Ellen Knight and Alex Boscott interview a student who received a used testing kit by Birmingham City Council
On the evening of 13th October, reports began to surface that students had received Covid-19 testing kits from Birmingham City Council that had already been used.
After Redbrick’s coverage of this story, it has since come to light that some students proceeded to use these contaminated kits to test themselves, before they realised the mix-up.
Today, Redbrick spoke to Henry Olendzki, a second year student whose house on Tiverton Road received some of these already-used tests.
‘They gave us five […] sealed boxes, […] we opened [them] to try and do the tests because [the council] said they would be back [to retrieve the tests] within the next 15 minutes.
‘Whilst we were trying to get through the second layer [of plastic], that’s when we noticed that the tests had already been done before [sic], because it wasn’t immediately obvious.
‘Once we did find out [the tests had already been used], we went out onto [sic] the street and gave [the testing kits] back to the people who’d been handing them out.
‘I think there were other [residents] who had also been given the tests […] out on the street.’
Olendzki wasn’t sure that the handing out of tests was immediately stopped once the mistake was realised, but said that he ‘hoped so.’
Birmingham City Council’s Public Health Director, Dr. Justin Varney, spoke to the Birmingham Mail yesterday, stating that ‘our duty of care is to be absolutely crystal clear to check if anyone has been put at risk, have we got the right support for them.’
Redbrick asked Henry Olendzki if his house had had any contact from the council, but he stated that ‘as of [today], no one has reached out, or offered any sort of support,’ but suggested that this may be ‘[yet] to come.’
Speaking to Redbrick on 14th October, Dr. Varney stated that only 25 pre-used tests were given out to Selly Oak residents, and that they were ‘identified within a couple of minutes.’ He also said that ‘only one kit had actually opened, and the individual who’d opened it had […] not opened the specimen sample.’
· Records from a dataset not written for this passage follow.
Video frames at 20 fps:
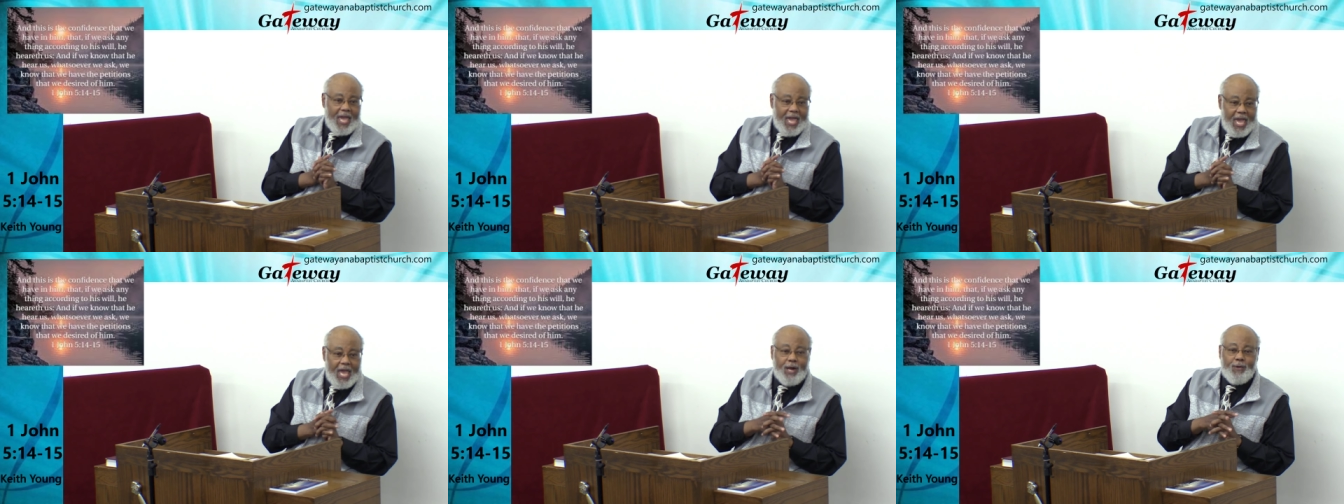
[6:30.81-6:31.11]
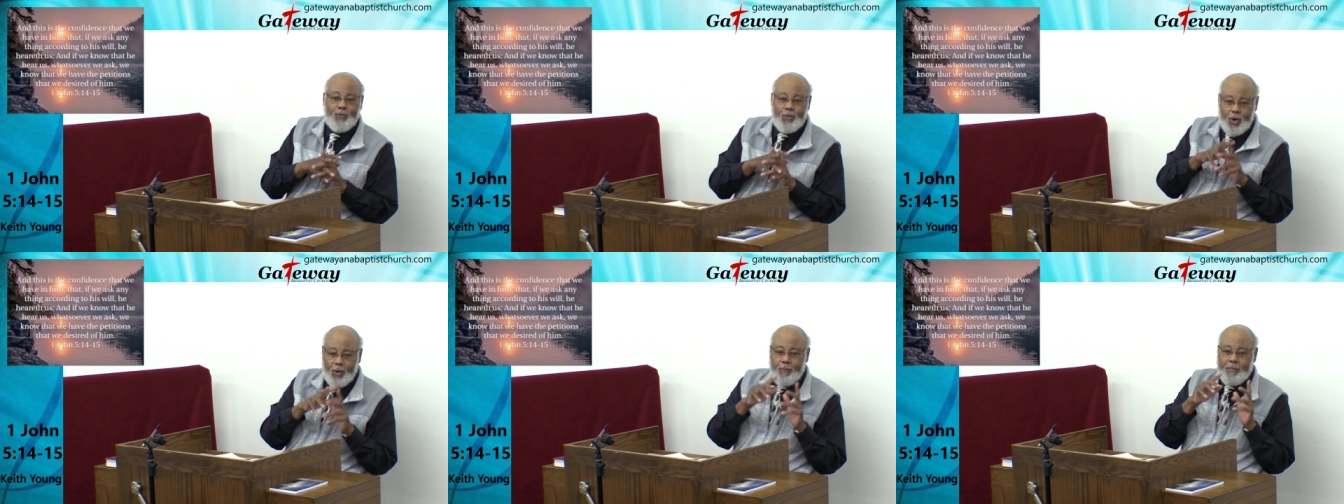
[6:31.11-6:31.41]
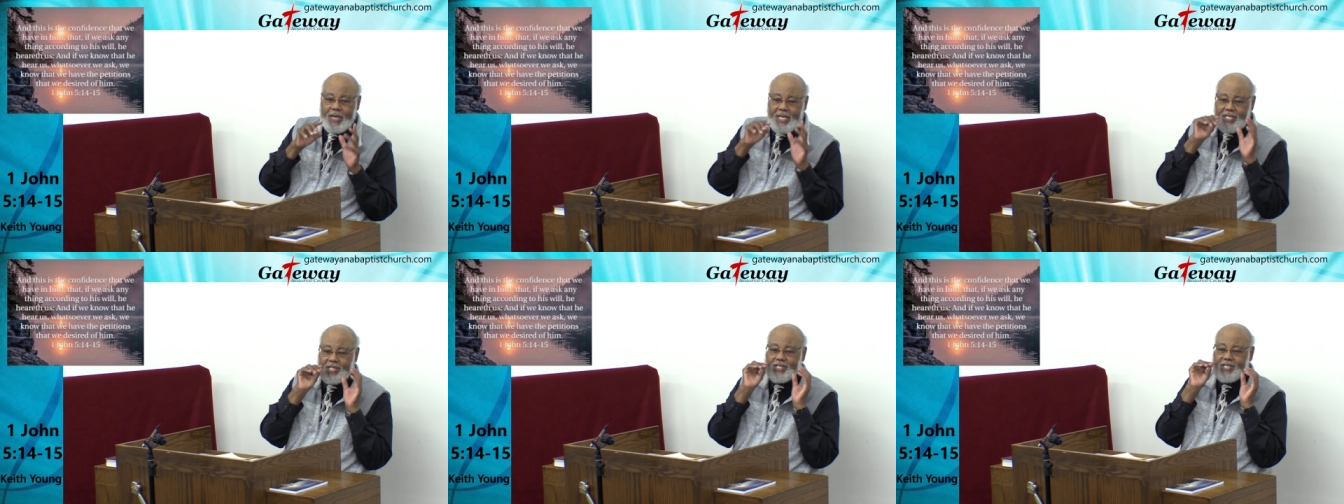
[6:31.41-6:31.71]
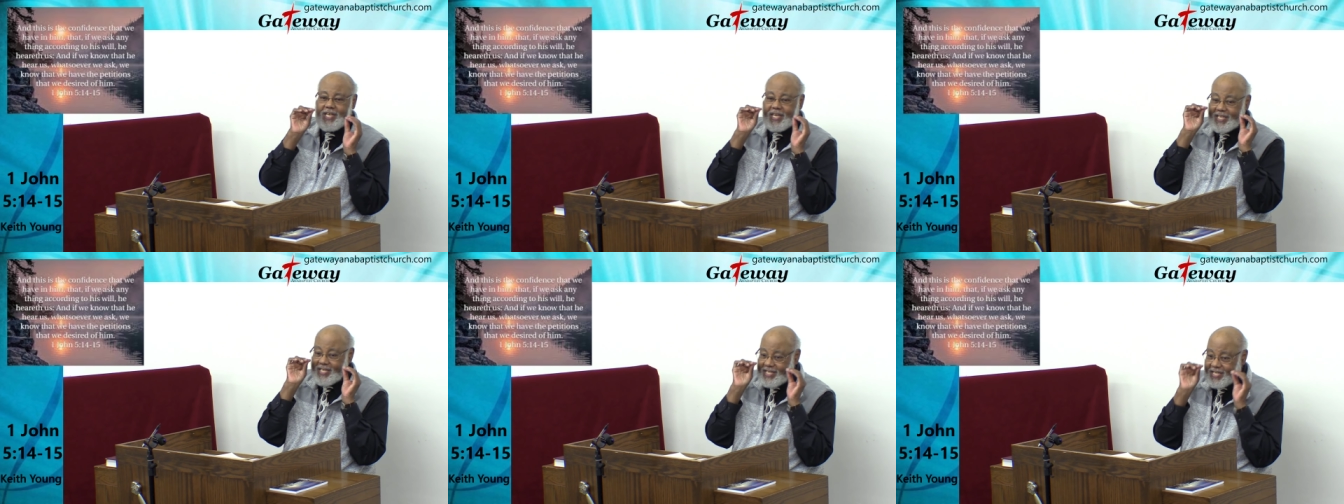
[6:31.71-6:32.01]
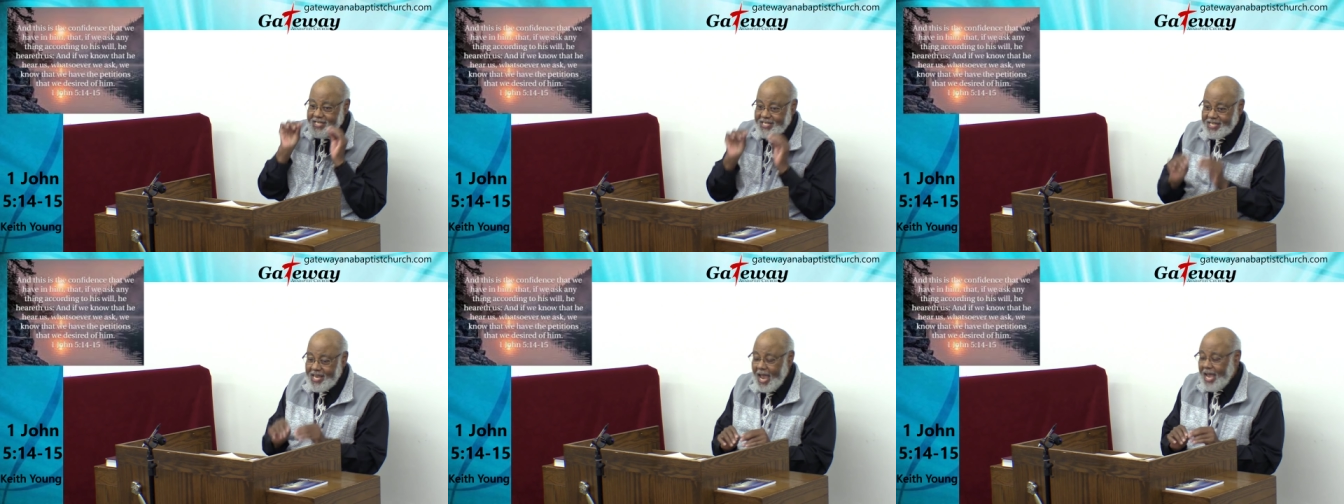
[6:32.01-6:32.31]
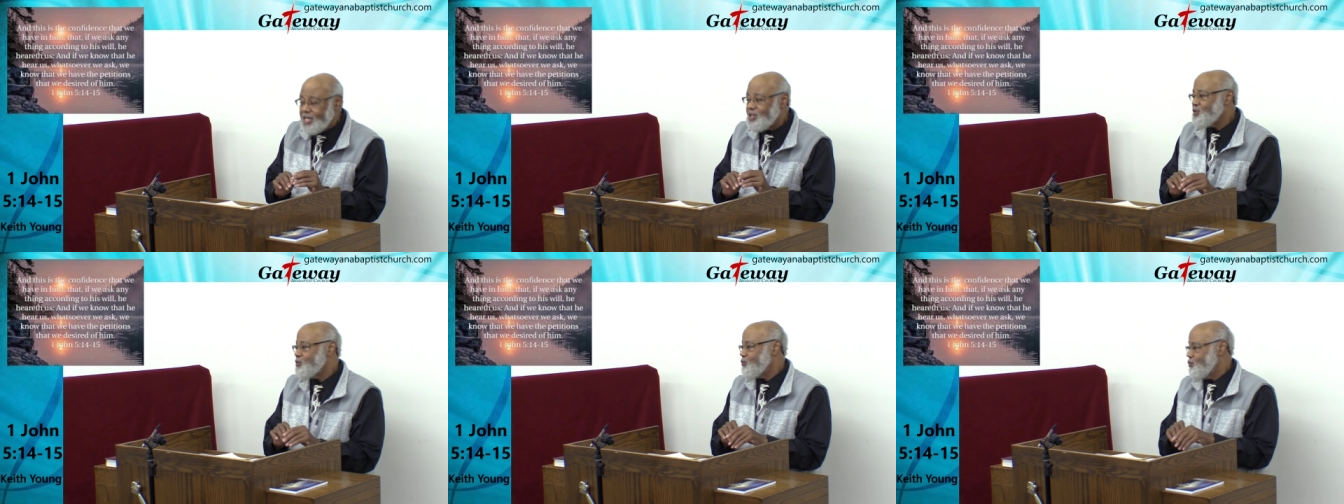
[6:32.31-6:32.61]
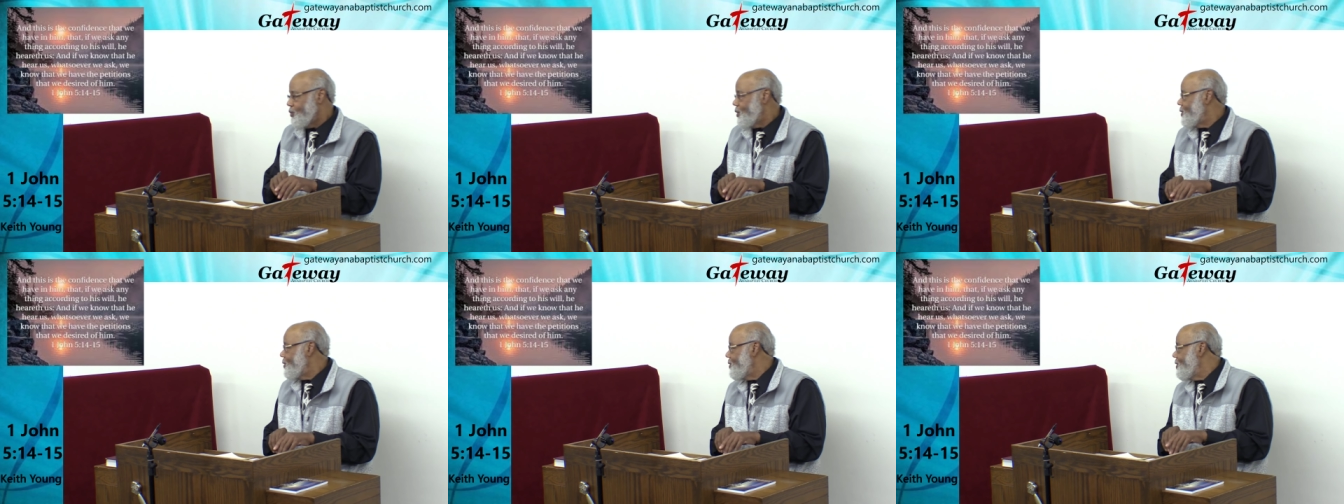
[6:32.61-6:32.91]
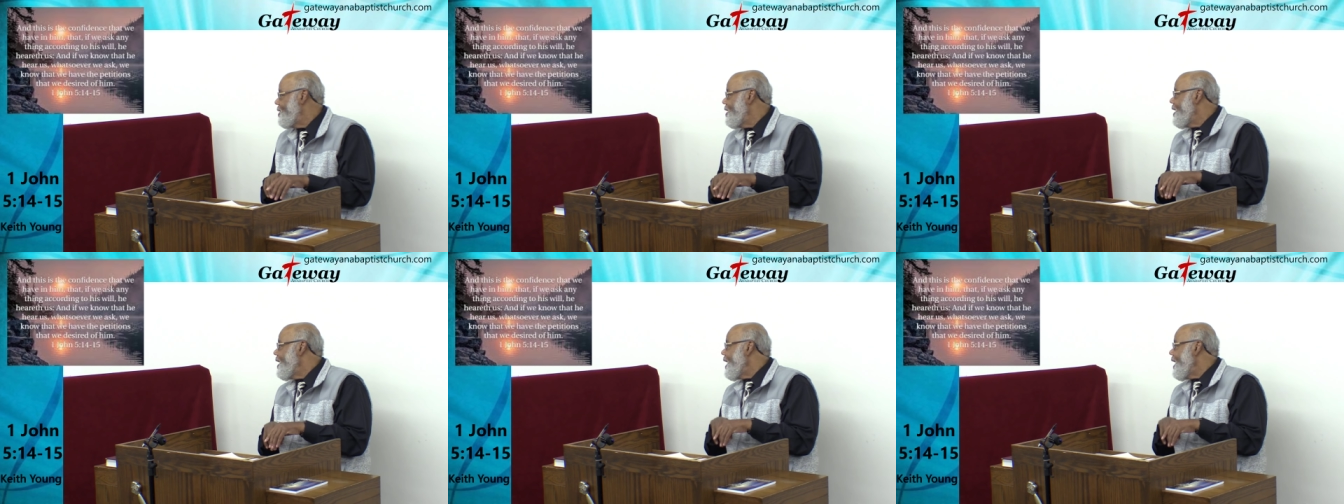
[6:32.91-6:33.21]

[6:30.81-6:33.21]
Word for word: it will be successful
Dr. Varney stated that he ‘[didn’t] think there’s any risk of contamination,’ despite a video seen by Redbrick showing students breaking the plastic bag seals, and a separate video in which two students can be heard informing council workers that they had actually tested themselves using the already-used tests, not just opened them.
However, Dr. Varney claimed to Redbrick that ‘no one was put at risk.’
When asked whether the scandal has affected trust in the council’s ability to deal with the pandemic, Henry Olendzki said that the situation was ‘a bit grim, but these things do happen.’
Dr. Varney confirmed to Redbrick that it was a ‘mistake’ due to ‘human error’ that will be ‘reflected on.’ Whether this ‘error’ will have any lasting impact on the community of Selly Oak is yet to be seen.
MP for Selly Oak Steve McCabe has expressed his concern regarding the incident, which he has labeled as a ‘serious mistake’: ‘This is the kind of risks we run when we have a makeshift system operated on the cheap.
There are too many organisations involved in testing and I’ve suspected for some time that not everything is up to scratch. It’s one thing that could be rectified during a short circuit break because as this incident and other problems show, we are a million miles from the world beating test, track and trace system that the Prime Minister has fantasised about.’